Work item:
In the data below, set down exactly the lines from the one containing "Frames from a" up to and including the one containing "[11.00-12.00s]". Leave the pictures out.

Input:

+---+

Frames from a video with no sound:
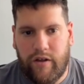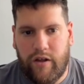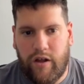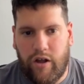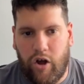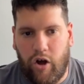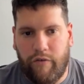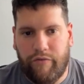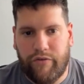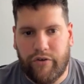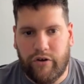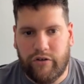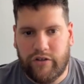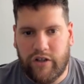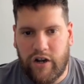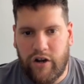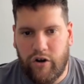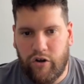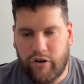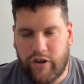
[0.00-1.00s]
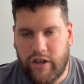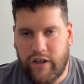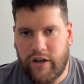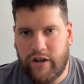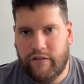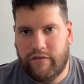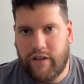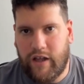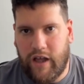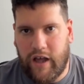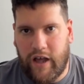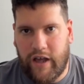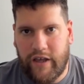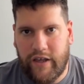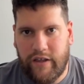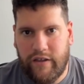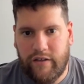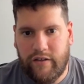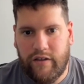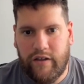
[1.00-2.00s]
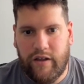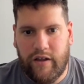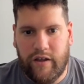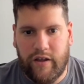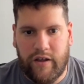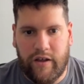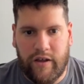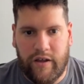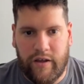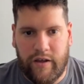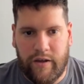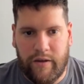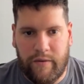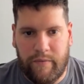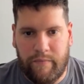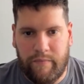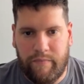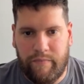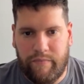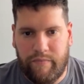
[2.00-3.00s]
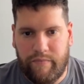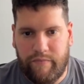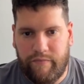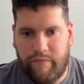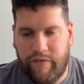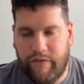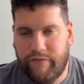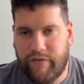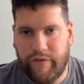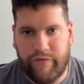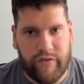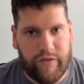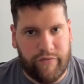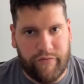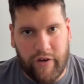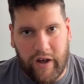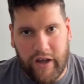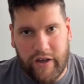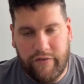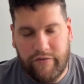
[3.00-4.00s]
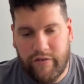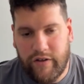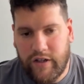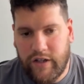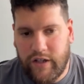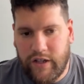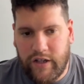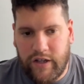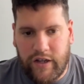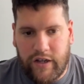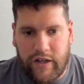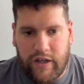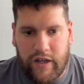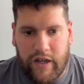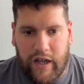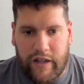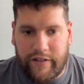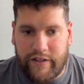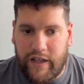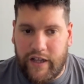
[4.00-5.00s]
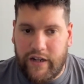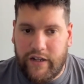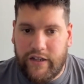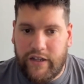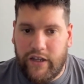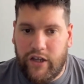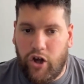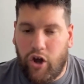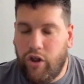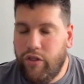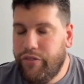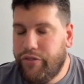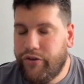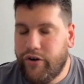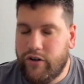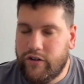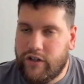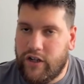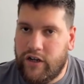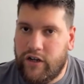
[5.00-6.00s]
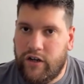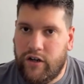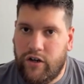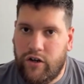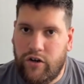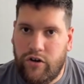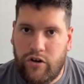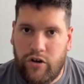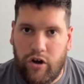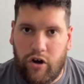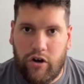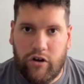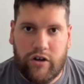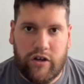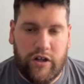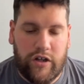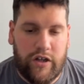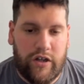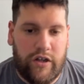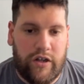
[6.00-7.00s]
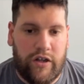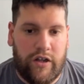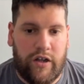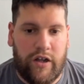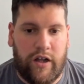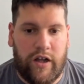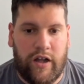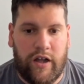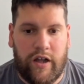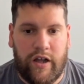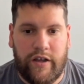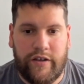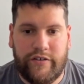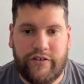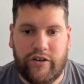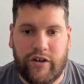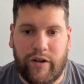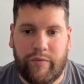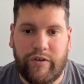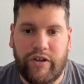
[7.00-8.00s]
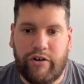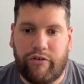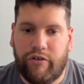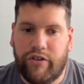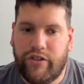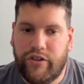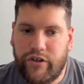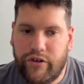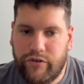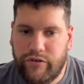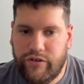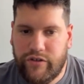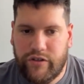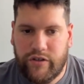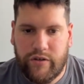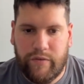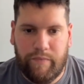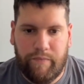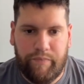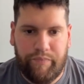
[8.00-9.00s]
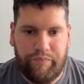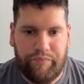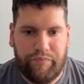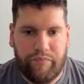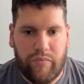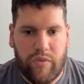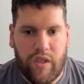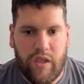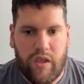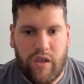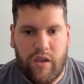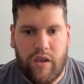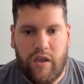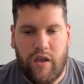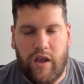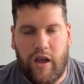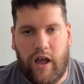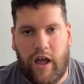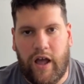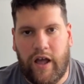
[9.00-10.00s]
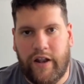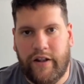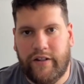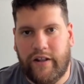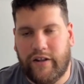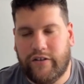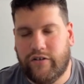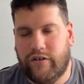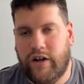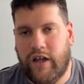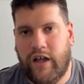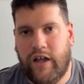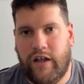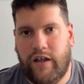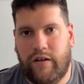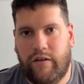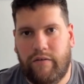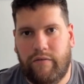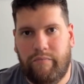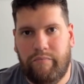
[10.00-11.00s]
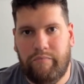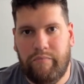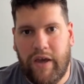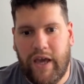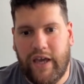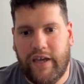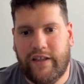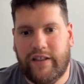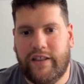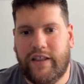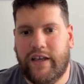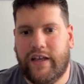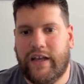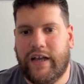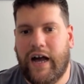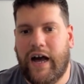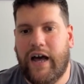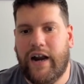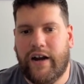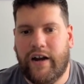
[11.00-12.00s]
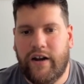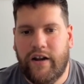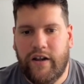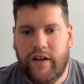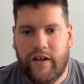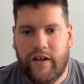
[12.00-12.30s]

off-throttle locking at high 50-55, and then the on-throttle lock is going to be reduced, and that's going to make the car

+---+

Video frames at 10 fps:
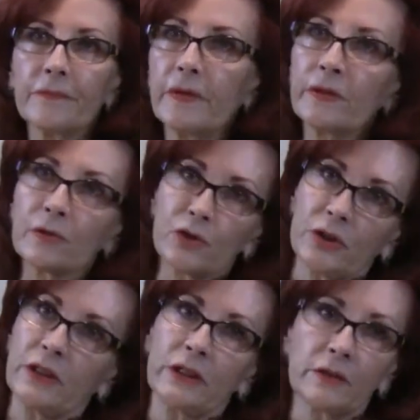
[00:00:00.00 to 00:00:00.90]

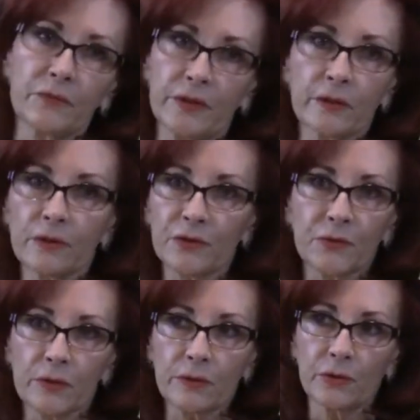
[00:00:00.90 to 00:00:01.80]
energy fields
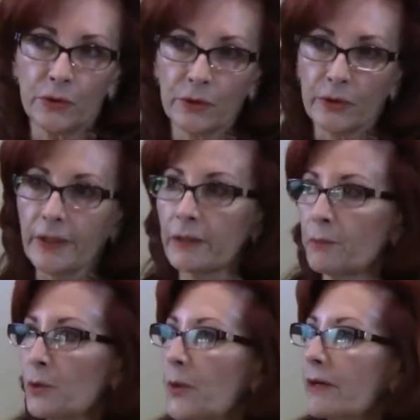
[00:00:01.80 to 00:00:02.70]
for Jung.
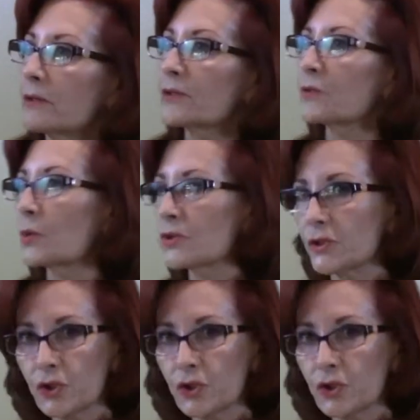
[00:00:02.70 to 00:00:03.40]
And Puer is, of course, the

+---+

Response to this exercise:
Frames from a video with no sound:
[0.00-1.00s]
[1.00-2.00s]
[2.00-3.00s]
[3.00-4.00s]
[4.00-5.00s]
[5.00-6.00s]
[6.00-7.00s]
[7.00-8.00s]
[8.00-9.00s]
[9.00-10.00s]
[10.00-11.00s]
[11.00-12.00s]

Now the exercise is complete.